Mark R. Looney, MD
My laboratory conducts research on acute lung injury (ALI), which is a syndrome produced by multiple causes including pneumonia, sepsis, trauma, and the transfusion of blood products. ALI is responsible for 75,000 deaths in the U.S. each year and yet there is no effective pharmacotherapy to treat these patients. We are focused on the mechanisms responsible for lung endothelial permeability, which is the hallmark of ALI.
We have centered our interests on the role of platelets in lung inflammation and injury. Platelets are increasingly recognized as active participants in inflammatory diseases and part of the coordinated innate immune response. We have developed a mouse model of transfusion-related acute lung injury (TRALI) and discovered that this model is both platelet and neutrophil-dependent. We are exploring how platelets are mediating injury in TRALI and other in vivo models of ALI (LPS, acid-induced, ischemia-reperfusion) including the role of neutrophil extracellular traps (NETs).

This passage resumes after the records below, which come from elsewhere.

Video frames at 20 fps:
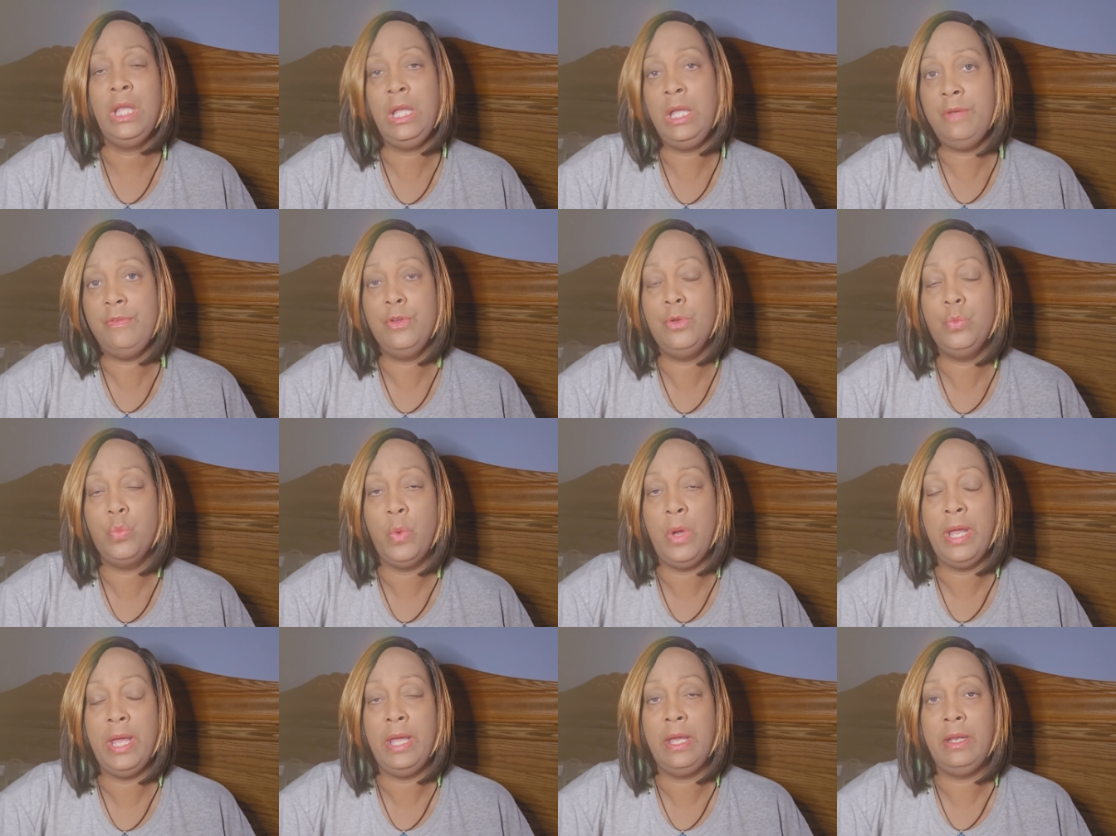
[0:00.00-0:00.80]
even
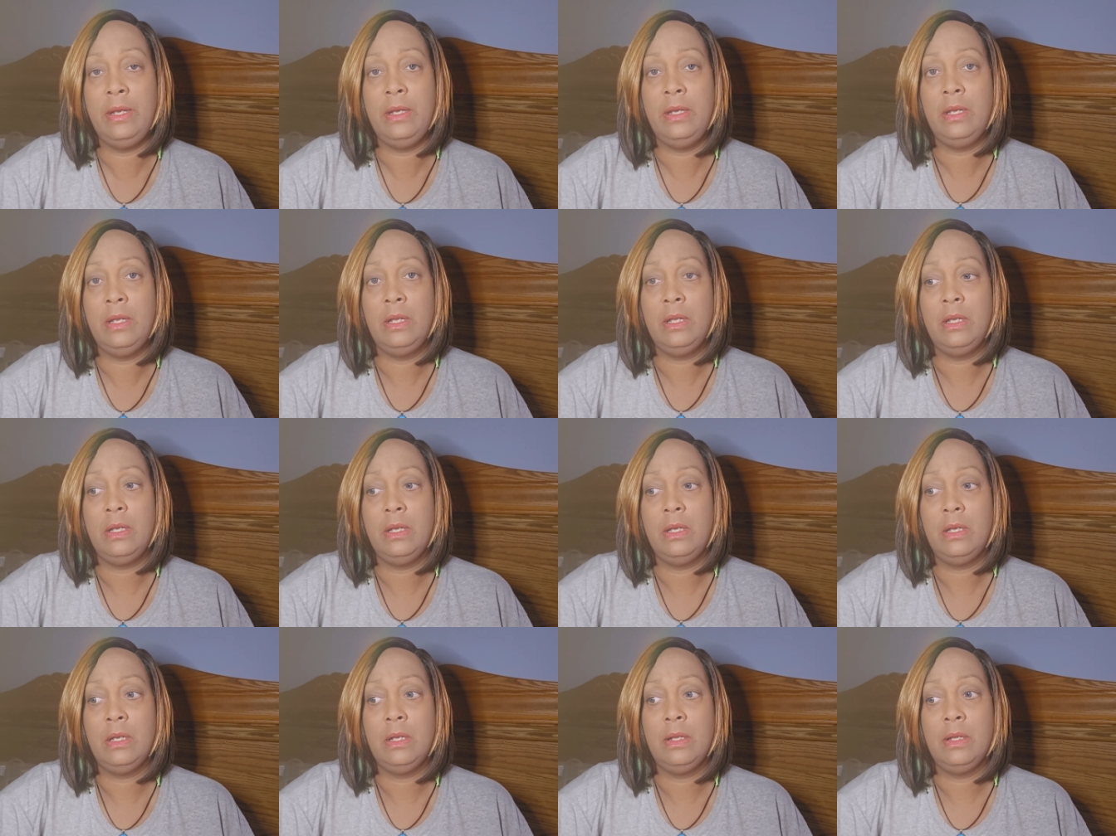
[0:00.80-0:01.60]
when
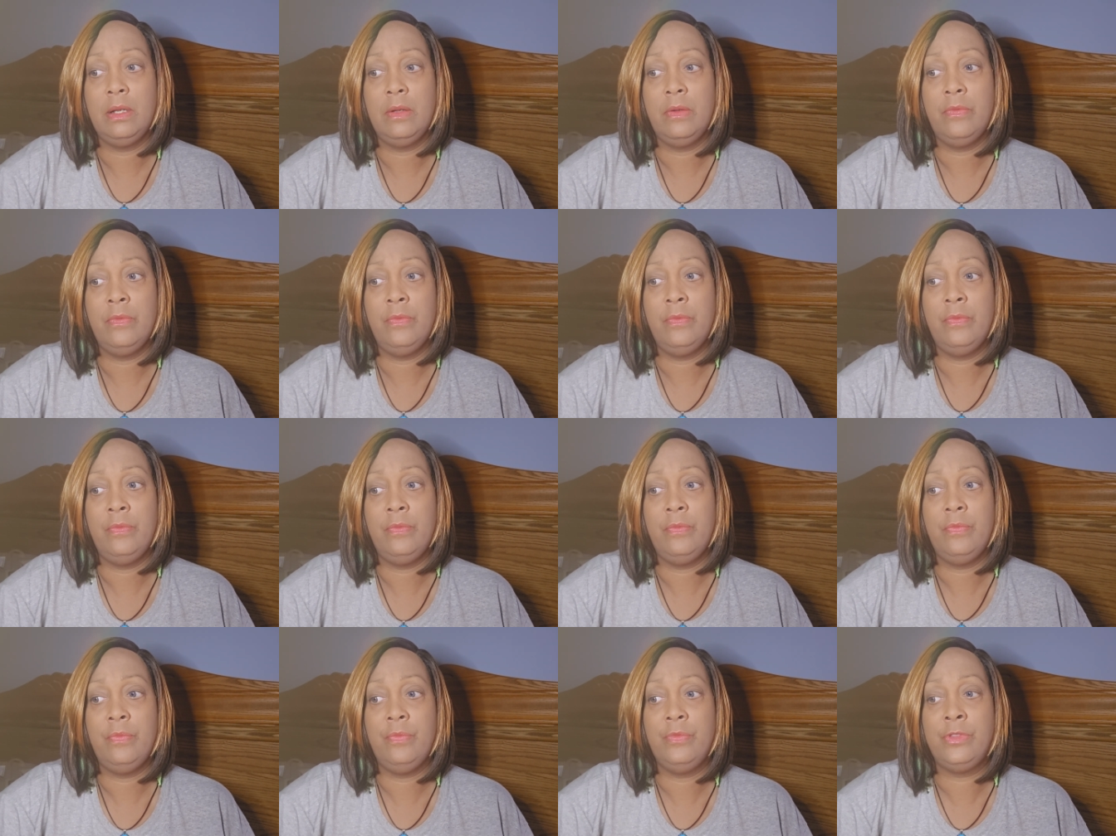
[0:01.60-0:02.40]

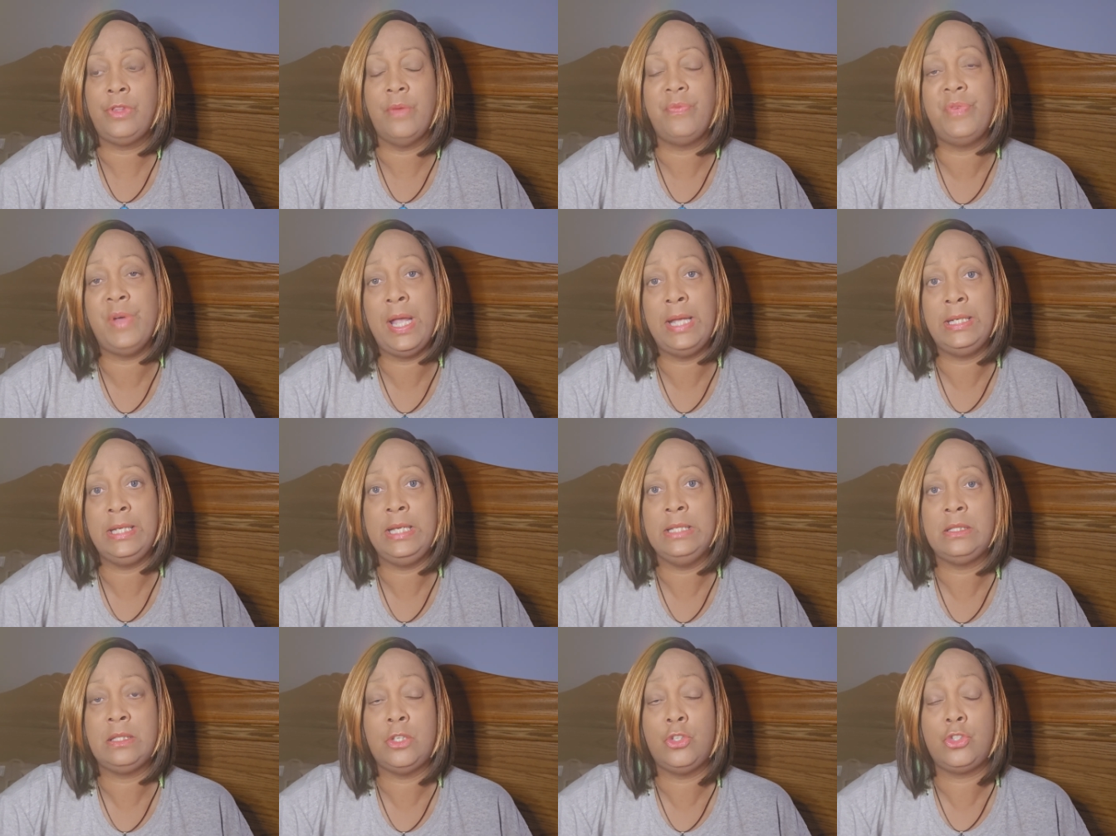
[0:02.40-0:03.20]
the
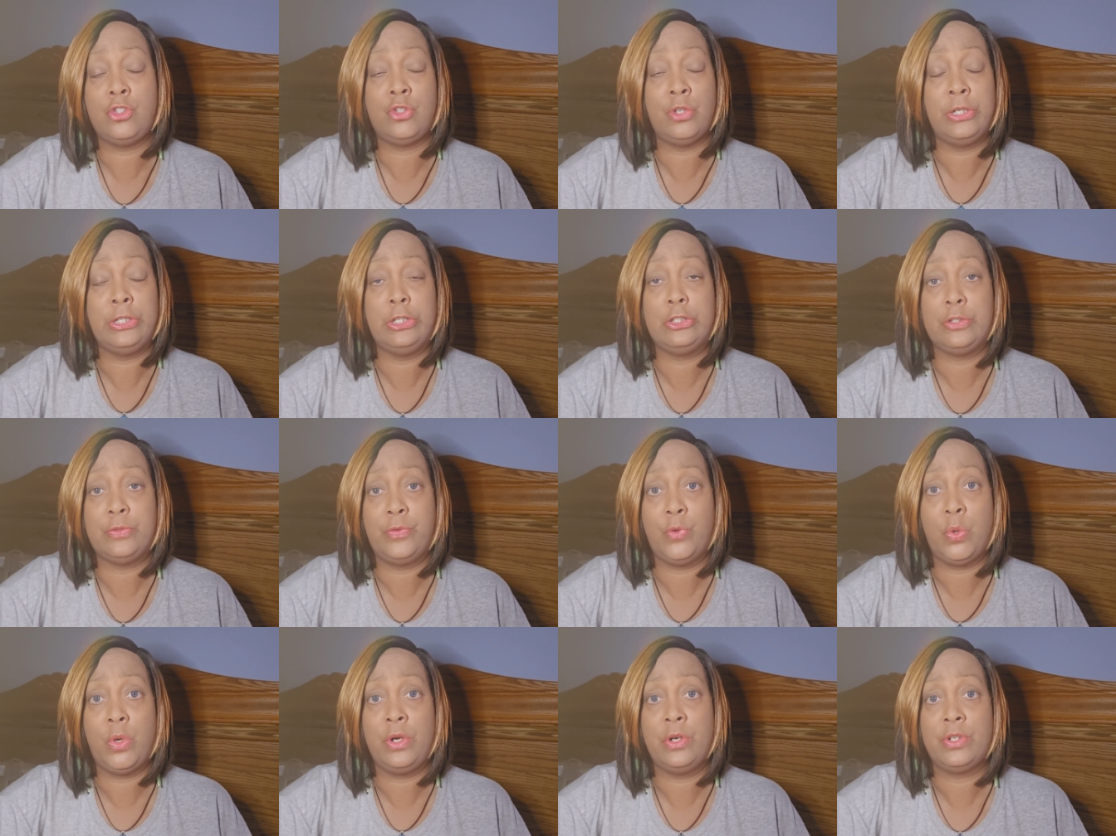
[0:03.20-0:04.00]
finances during a
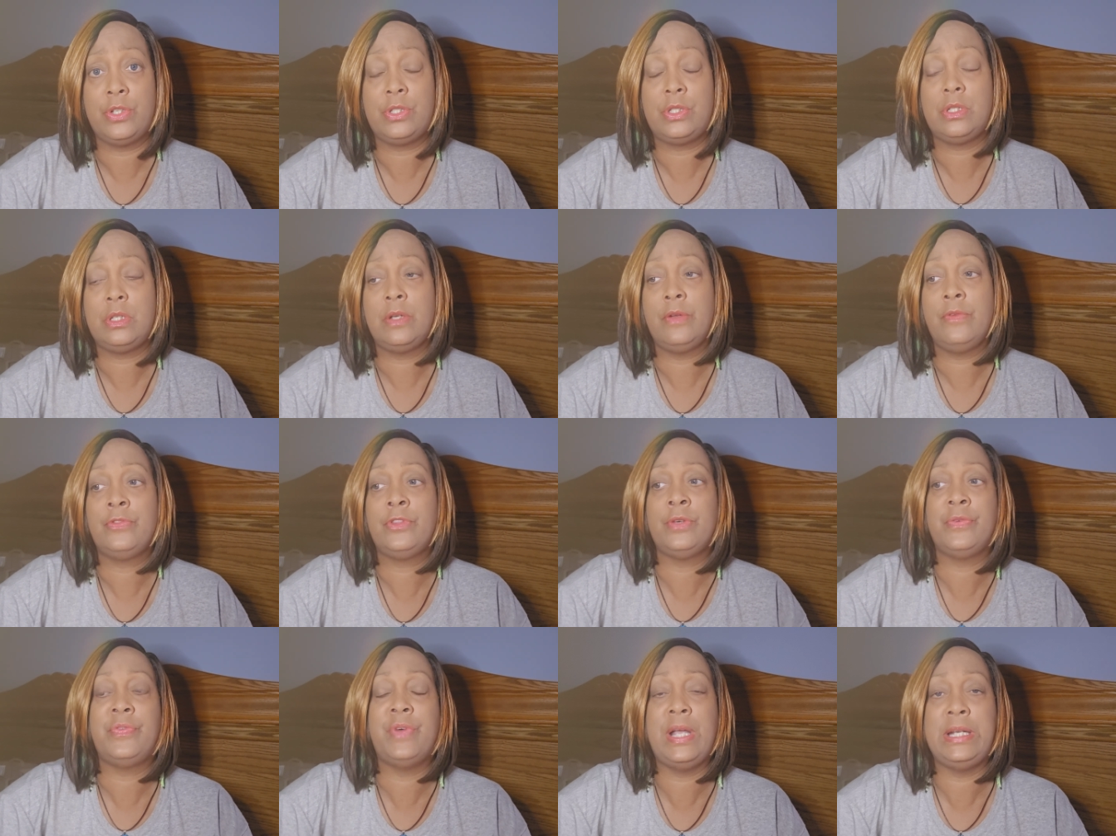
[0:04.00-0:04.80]
divorce,
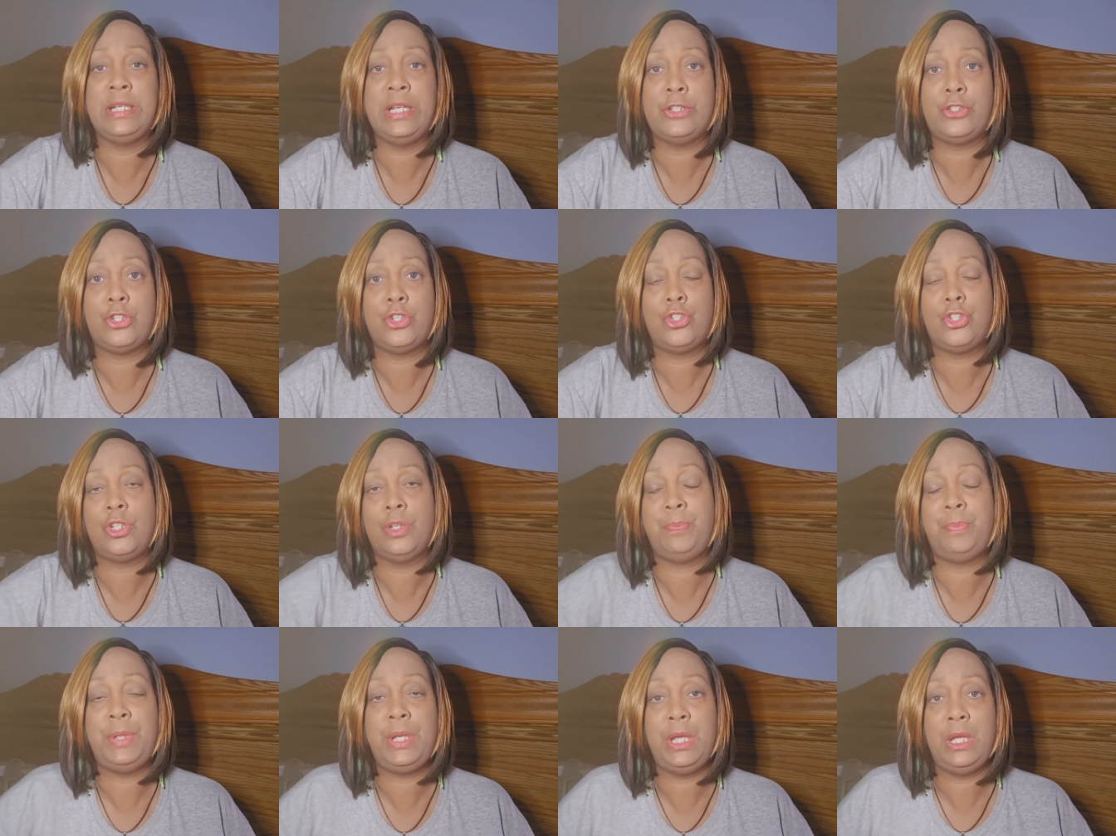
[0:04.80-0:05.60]
the finances
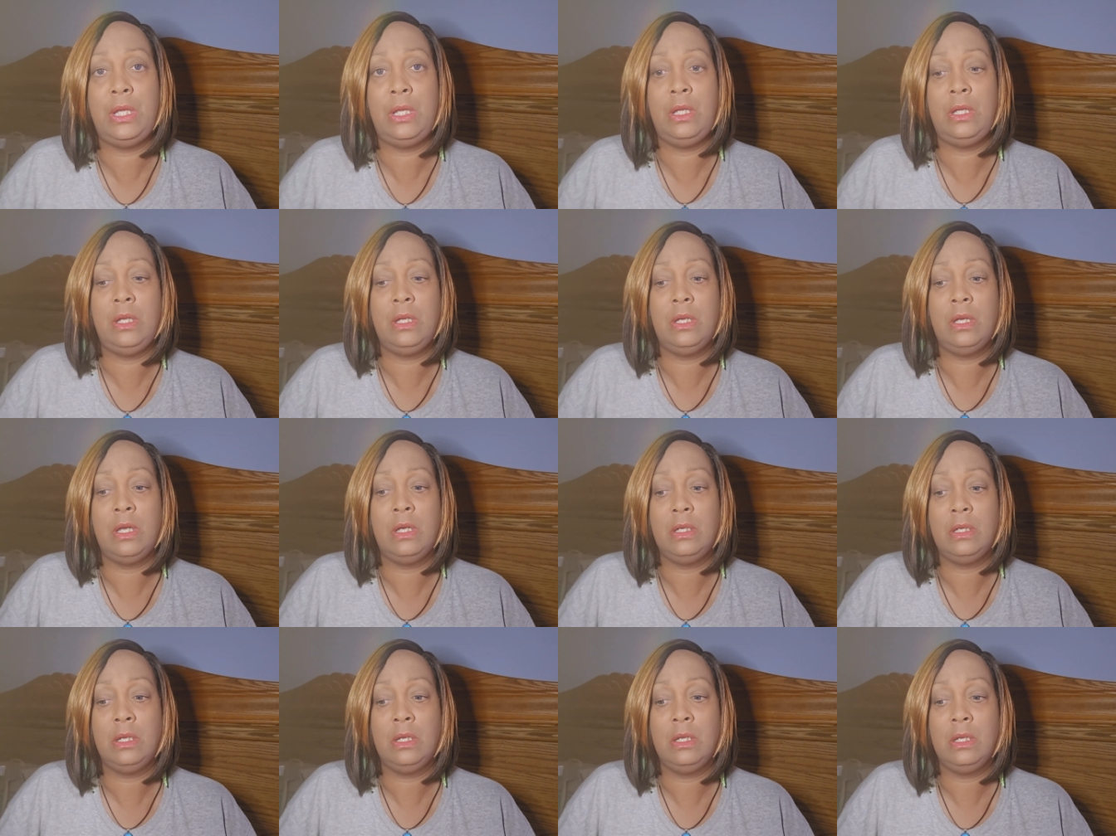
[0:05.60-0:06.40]
should be
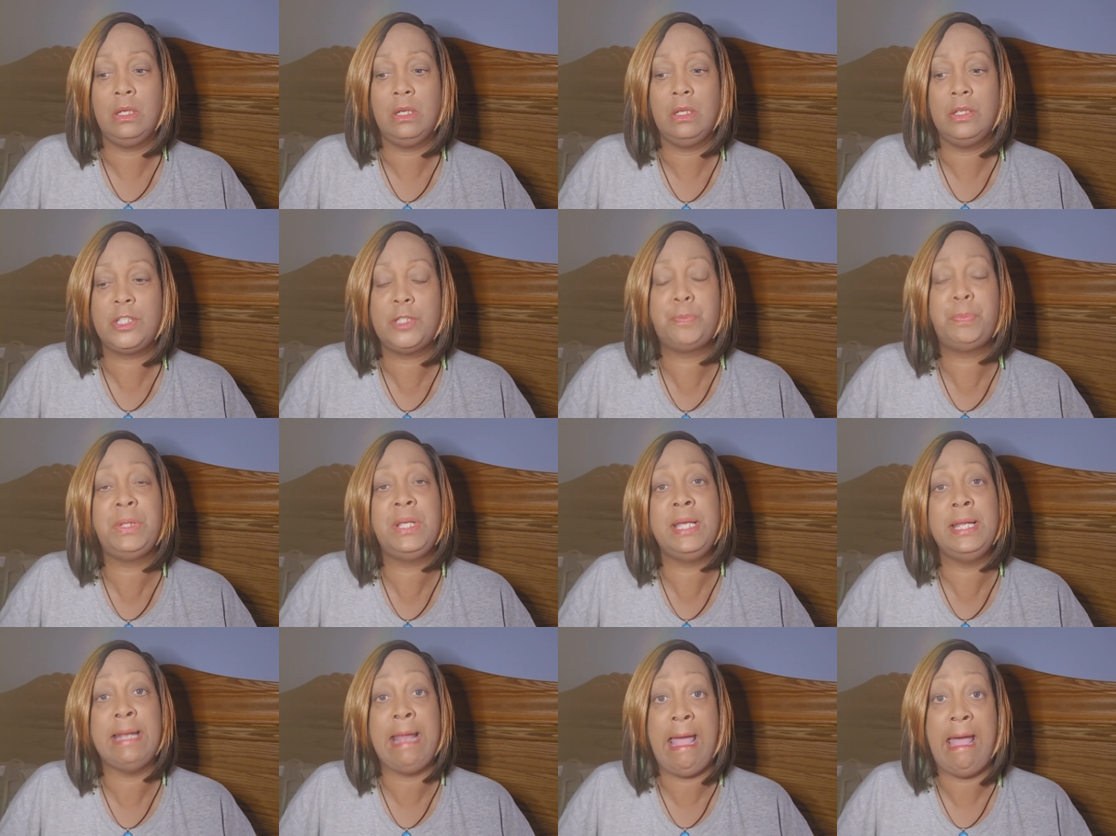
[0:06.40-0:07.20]

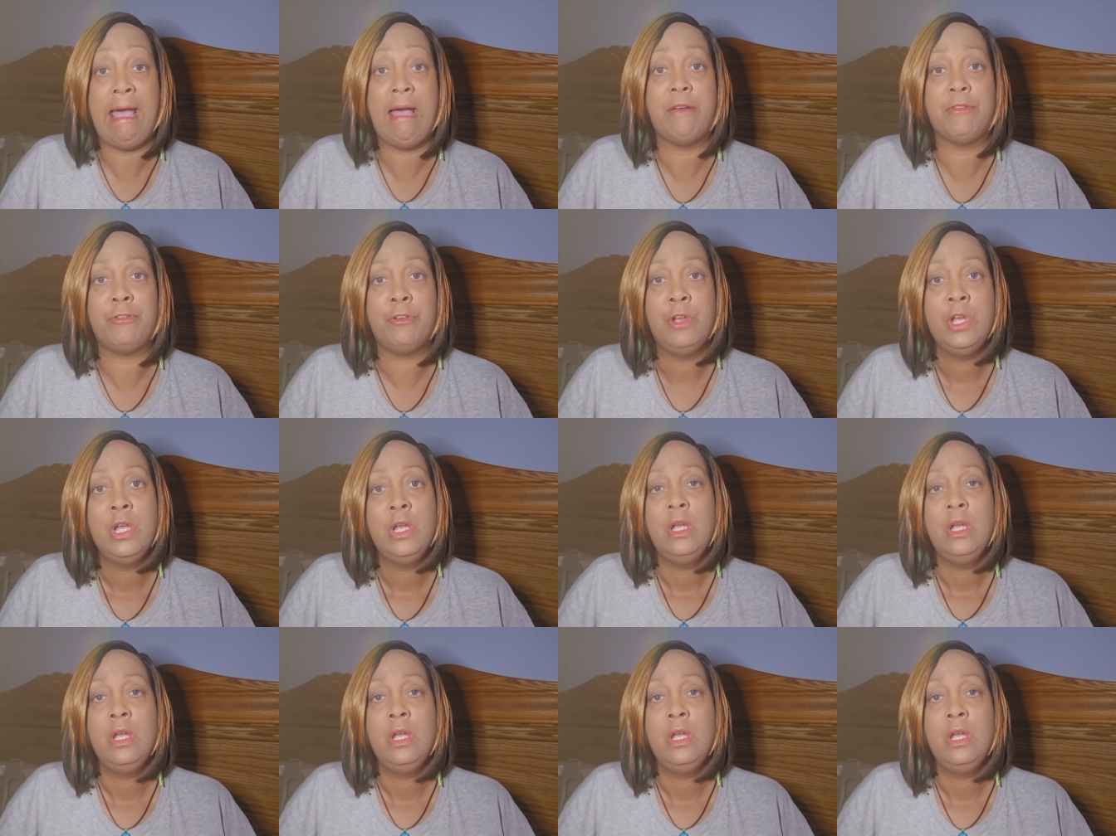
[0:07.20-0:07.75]
split in half.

In conjunction with the Krummel laboratory at UCSF, we have also developed a method to image the lung microcirculation using two-photon intravital microscopy. Using a variety of transgenic fluorescent mouse strains, we are defining the migration and interactions of immune cells and platelets in the lung under normal and injury conditions.
Finally, we are one of the few centers in the U.S. to establish a mouse lung transplantation model that we are using to study mechanisms of both early graft dysfunction (similar to ALI) and late graft dysfunction (obliterative bronchiolitis). Lung transplantation has one of the lowest median survivals among all solid organ transplantations and we are dedicated to defining the lung-specific alloimmune responses that mediate rejection.
Selected Publications
Looney MR, Thornton EE, Sen D, Lamm WJ, Glenny RW, Krummel MF. Stabilized imaging of immune surveillance in the mouse lung. Nat Methods 8(1):91-96, 2011.
Looney MR, Matthay MA. Neutrophil sandwiches injure the microcirculation. Nat Med 15(4):364-366, 2009.
Looney MR, Nguyen JX, Hu Y, Van Ziffle JA, Lowell CA, Matthay MA. Platelet depletion and aspirin treatment protect mice in a two-event model of transfusion-related acute lung injury. J Clin Invest 119(11):3450-3461, 2009.
Looney MR, Esmon CT, Matthay MA. The role of coagulation pathways and treatment with activated protein C in hyperoxic lung injury. Thorax 64(2):114-120, 2009.
Su X, Johansen ML, Looney MR, Brown EJ, Matthay MA. CD47 deficiency protects mice from LPS-induced acute lung injury and E. coli pneumonia. J Immunol 180(10):6947-6953, 2008.
Looney MR, Su X, Van Ziffle JA, Lowell CA, Matthay MA. Neutrophils and their Fcγ receptors are essential in a mouse model of transfusion-related acute lung injury. J Clin Invest 116(6):1615-1623, 2006.